> [What is being asked]
Transcribe only what runs from the line containing "(1.04 s to 2.08 s)" through the final line below, exactly, and leave every picture out.

- Opening Delimiter -

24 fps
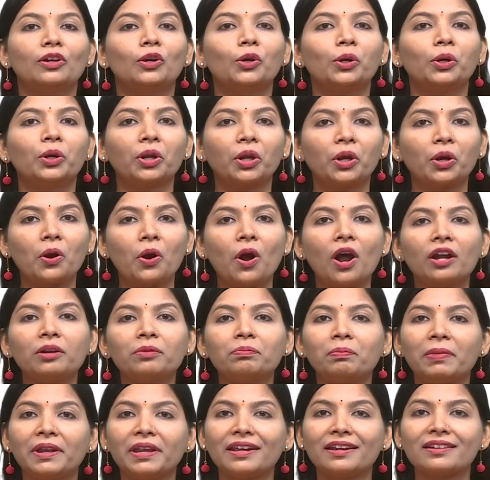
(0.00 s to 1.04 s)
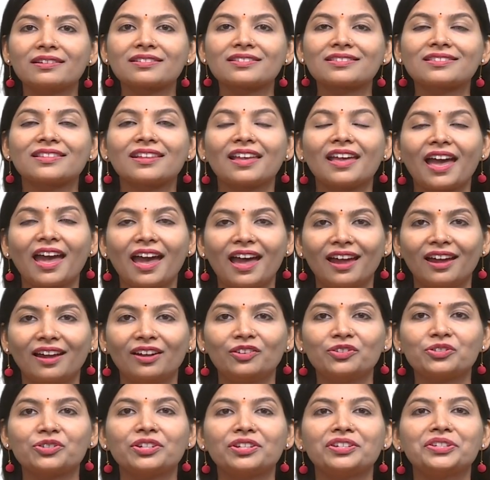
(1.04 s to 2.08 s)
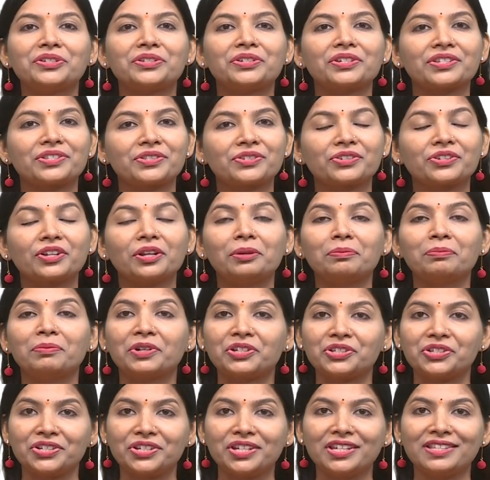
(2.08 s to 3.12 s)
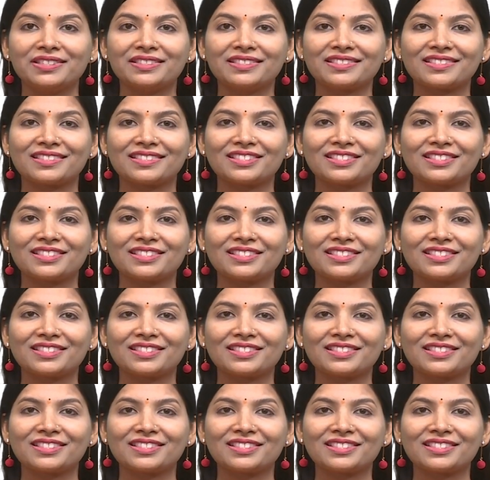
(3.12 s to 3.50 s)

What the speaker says: record players and industrial machines.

- Closing Delimiter -

> [Response for this exercise]
(1.04 s to 2.08 s)
(2.08 s to 3.12 s)
(3.12 s to 3.50 s)

What the speaker says: record players and industrial machines.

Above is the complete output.